- [Provided data]
──────────────────────────────
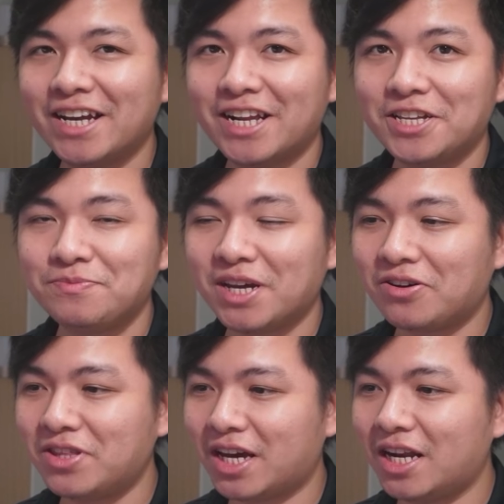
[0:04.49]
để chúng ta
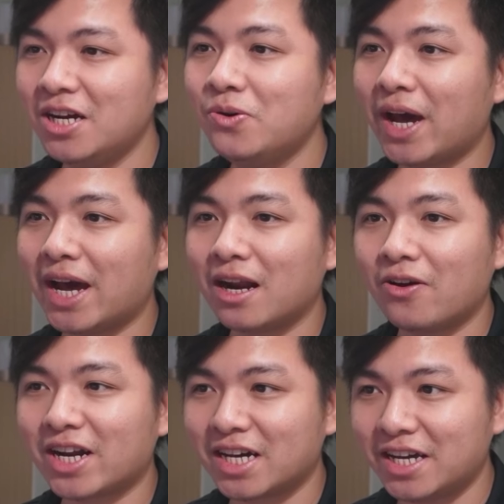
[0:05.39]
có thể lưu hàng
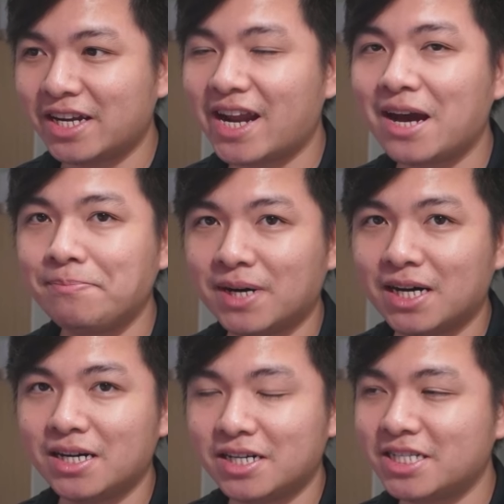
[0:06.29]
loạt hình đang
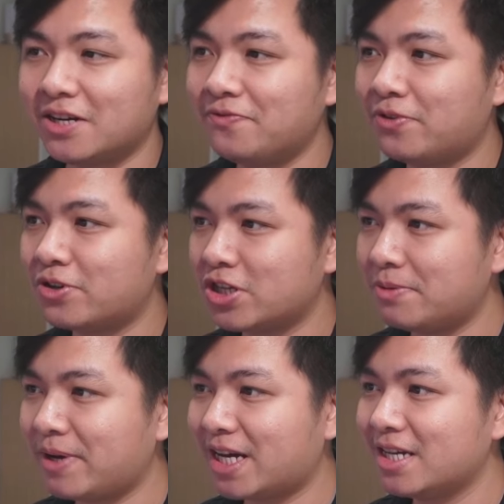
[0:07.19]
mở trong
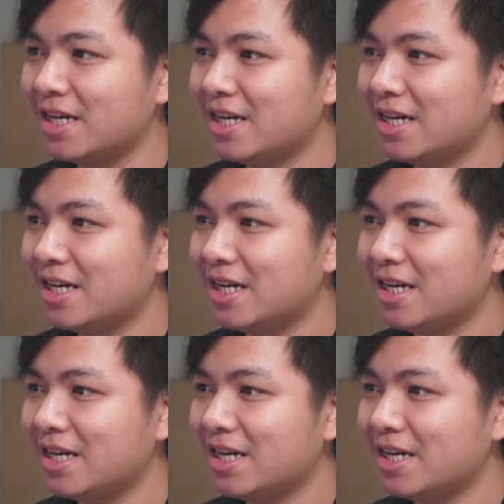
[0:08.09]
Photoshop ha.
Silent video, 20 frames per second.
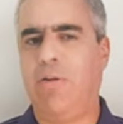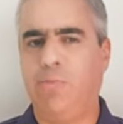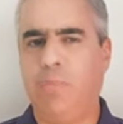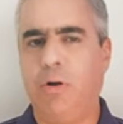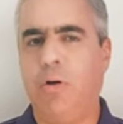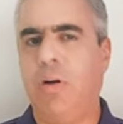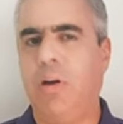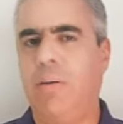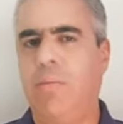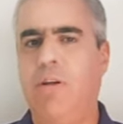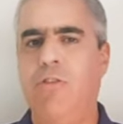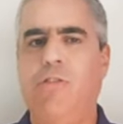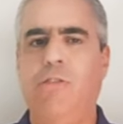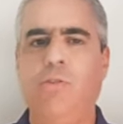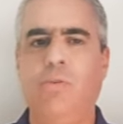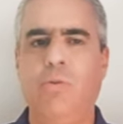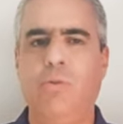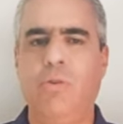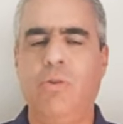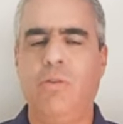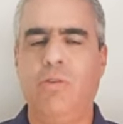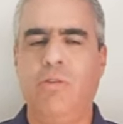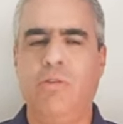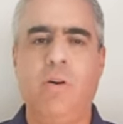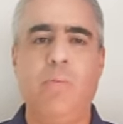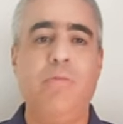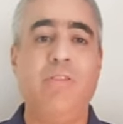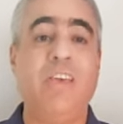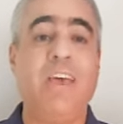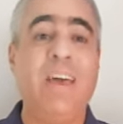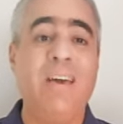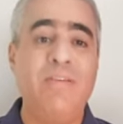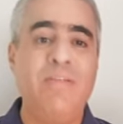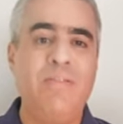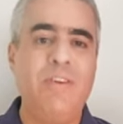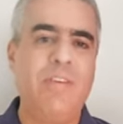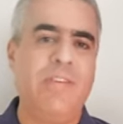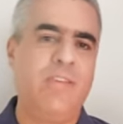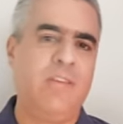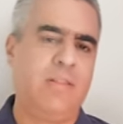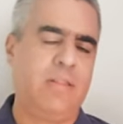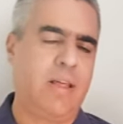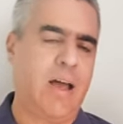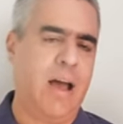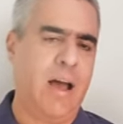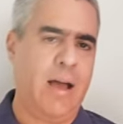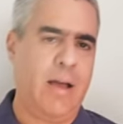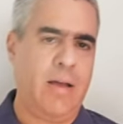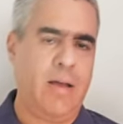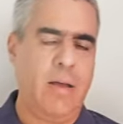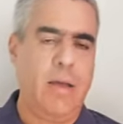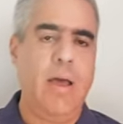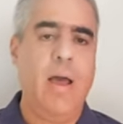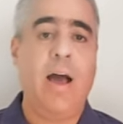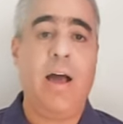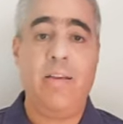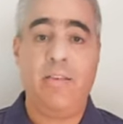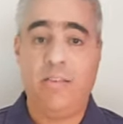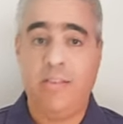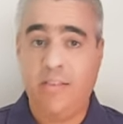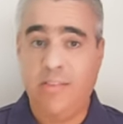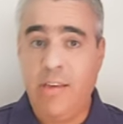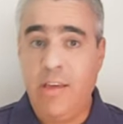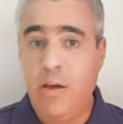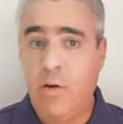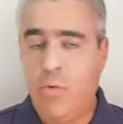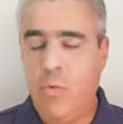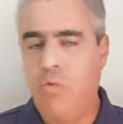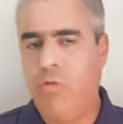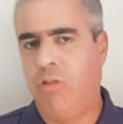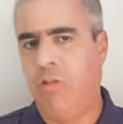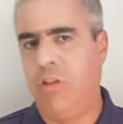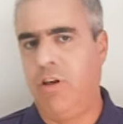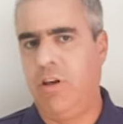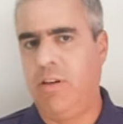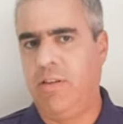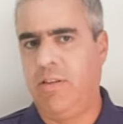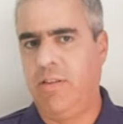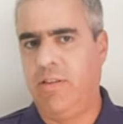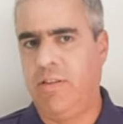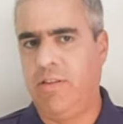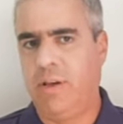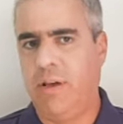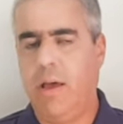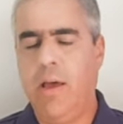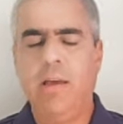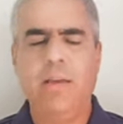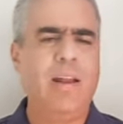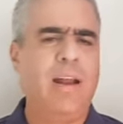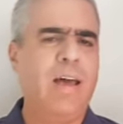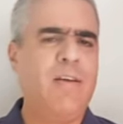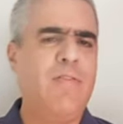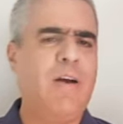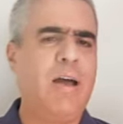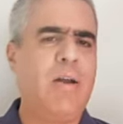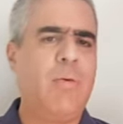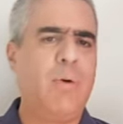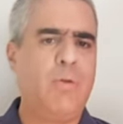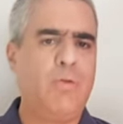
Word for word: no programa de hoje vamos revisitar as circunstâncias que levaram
──────────────────────────────
- [Problem requirements]
Set down the data above verbatim, omitting every image.

- [Solution to the exercise]
[0:04.49]
để chúng ta
[0:05.39]
có thể lưu hàng
[0:06.29]
loạt hình đang
[0:07.19]
mở trong
[0:08.09]
Photoshop ha.
Silent video, 20 frames per second.
Word for word: no programa de hoje vamos revisitar as circunstâncias que levaram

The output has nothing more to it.